Activity
Pictures stay out of the copy. Transcribe exactly, and only, the line with "[0:03.00-0:04.00]" through the last line of the entries below.
START The records
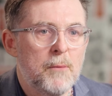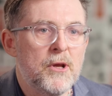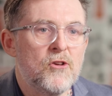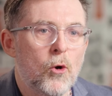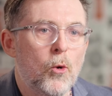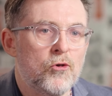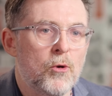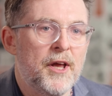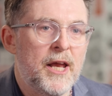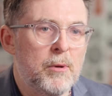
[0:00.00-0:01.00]
but it's
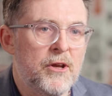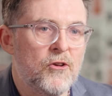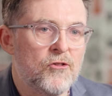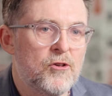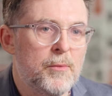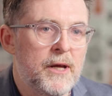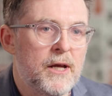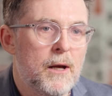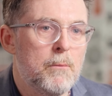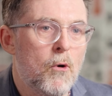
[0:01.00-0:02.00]
also enabling us to
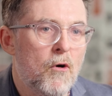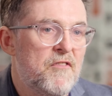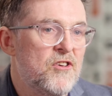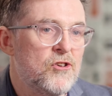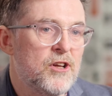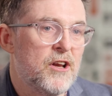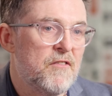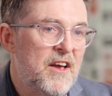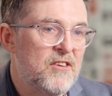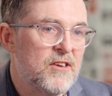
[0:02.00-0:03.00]
be more efficient and
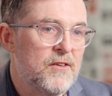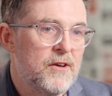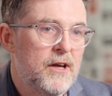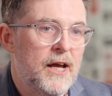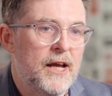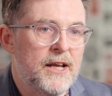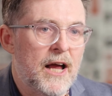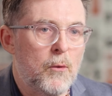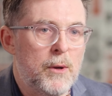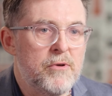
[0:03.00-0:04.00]
effective in
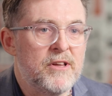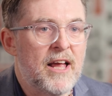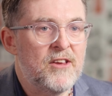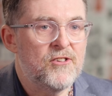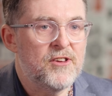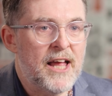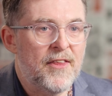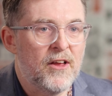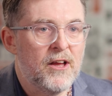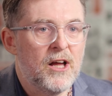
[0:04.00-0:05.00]
how we bring data
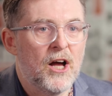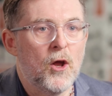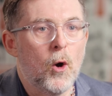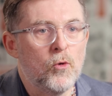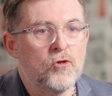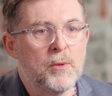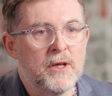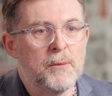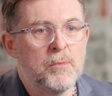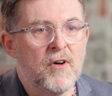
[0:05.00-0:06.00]
together and
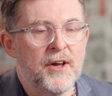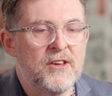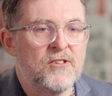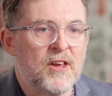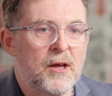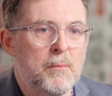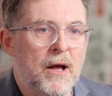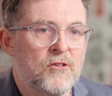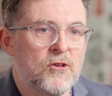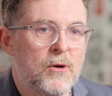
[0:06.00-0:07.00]
ultimately provide insight
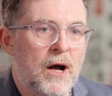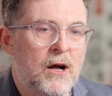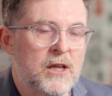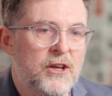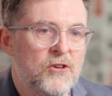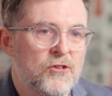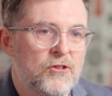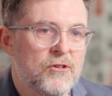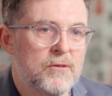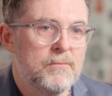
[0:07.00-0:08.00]
back to our
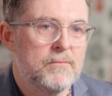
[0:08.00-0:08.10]
clinicians.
END The records
Solution to this task
[0:03.00-0:04.00]
effective in
[0:04.00-0:05.00]
how we bring data
[0:05.00-0:06.00]
together and
[0:06.00-0:07.00]
ultimately provide insight
[0:07.00-0:08.00]
back to our
[0:08.00-0:08.10]
clinicians.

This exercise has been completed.